The Gigabyte AMD Radeon RX 9060 XT delivers solid 1080p and 1440p gaming performance at one of the most affordable price points in its class. Gigabyte’s GAMING OC 16G model adds efficient cooling and a well-built design that complements the card’s focus on thermal and acoustic performance. For gamers looking to play modern titles at high settings without stretching their budget, it’s a practical and capable choice.

However, in AI and compute workloads, the AMD Radeon RX 9060 XT appears to have limitations. While it’s capable of handling lighter inference tasks and small-scale acceleration, it struggles to keep up in more demanding scenarios, as shown in testing with text generation or intensive image generation. For users with occasional AI needs, it’s not a good fit; they should consider upgrading to a higher tier for stronger performance.
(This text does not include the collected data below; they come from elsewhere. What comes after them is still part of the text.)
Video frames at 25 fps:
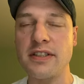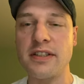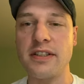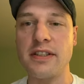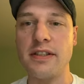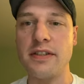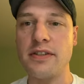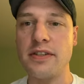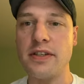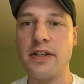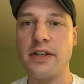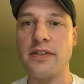of
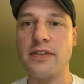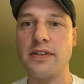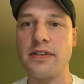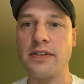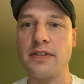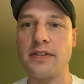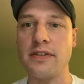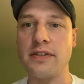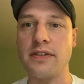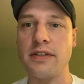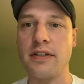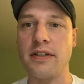these
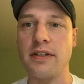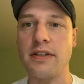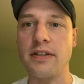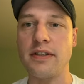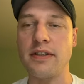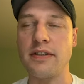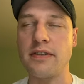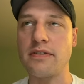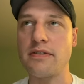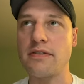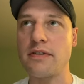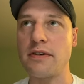changes in
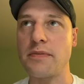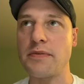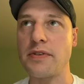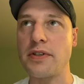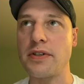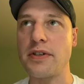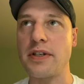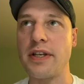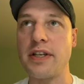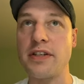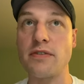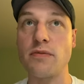the
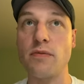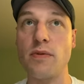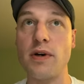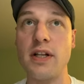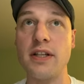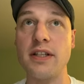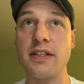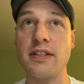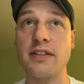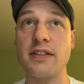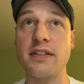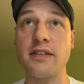description, as
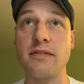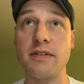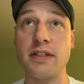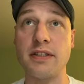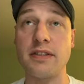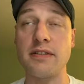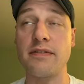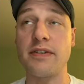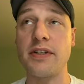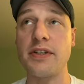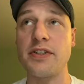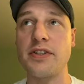well as the
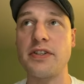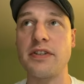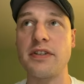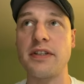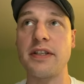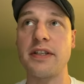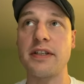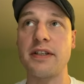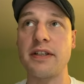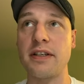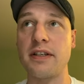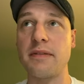reservation
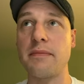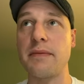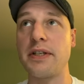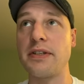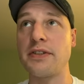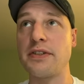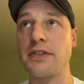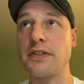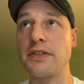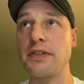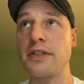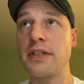link, like I
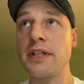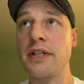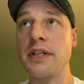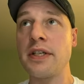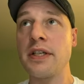mentioned.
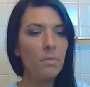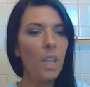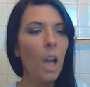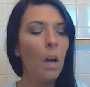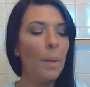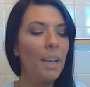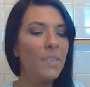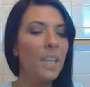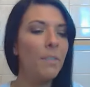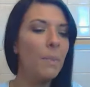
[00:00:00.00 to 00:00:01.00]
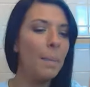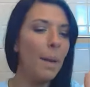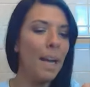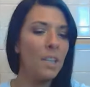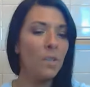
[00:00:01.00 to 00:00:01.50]
I've saved my
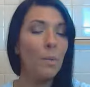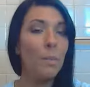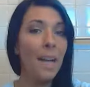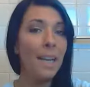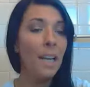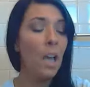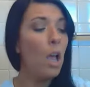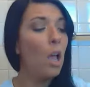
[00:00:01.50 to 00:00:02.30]
box from mine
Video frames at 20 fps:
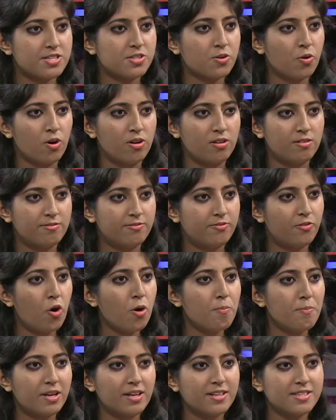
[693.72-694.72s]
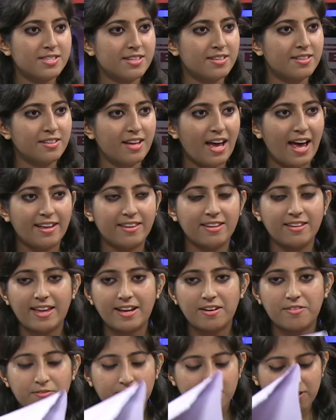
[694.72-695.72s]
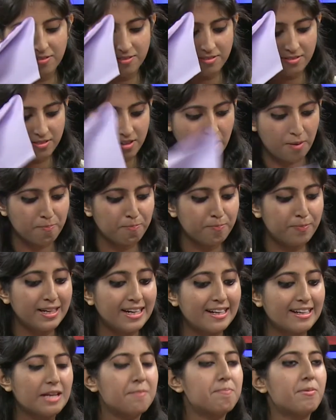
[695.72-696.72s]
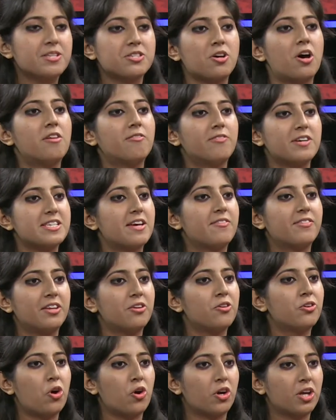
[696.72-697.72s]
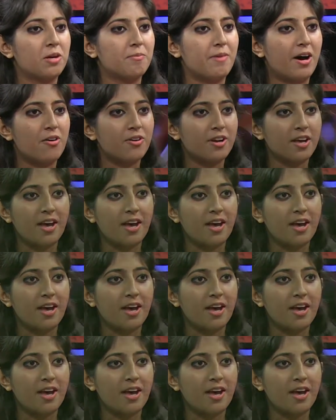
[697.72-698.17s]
goal, 4 minutes in, I think that completely personifies everything you're talking about.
However, for gaming-first users who prioritize price, efficiency, and modern display support, the AMD Radeon RX 9060 XT meets the mark with its 16GB variant, priced under $400 at $379, and the 8GB version available for just $299. It brings RDNA 4’s architectural improvements to the mainstream crowd and offers a compelling balance of performance and cost for beginners.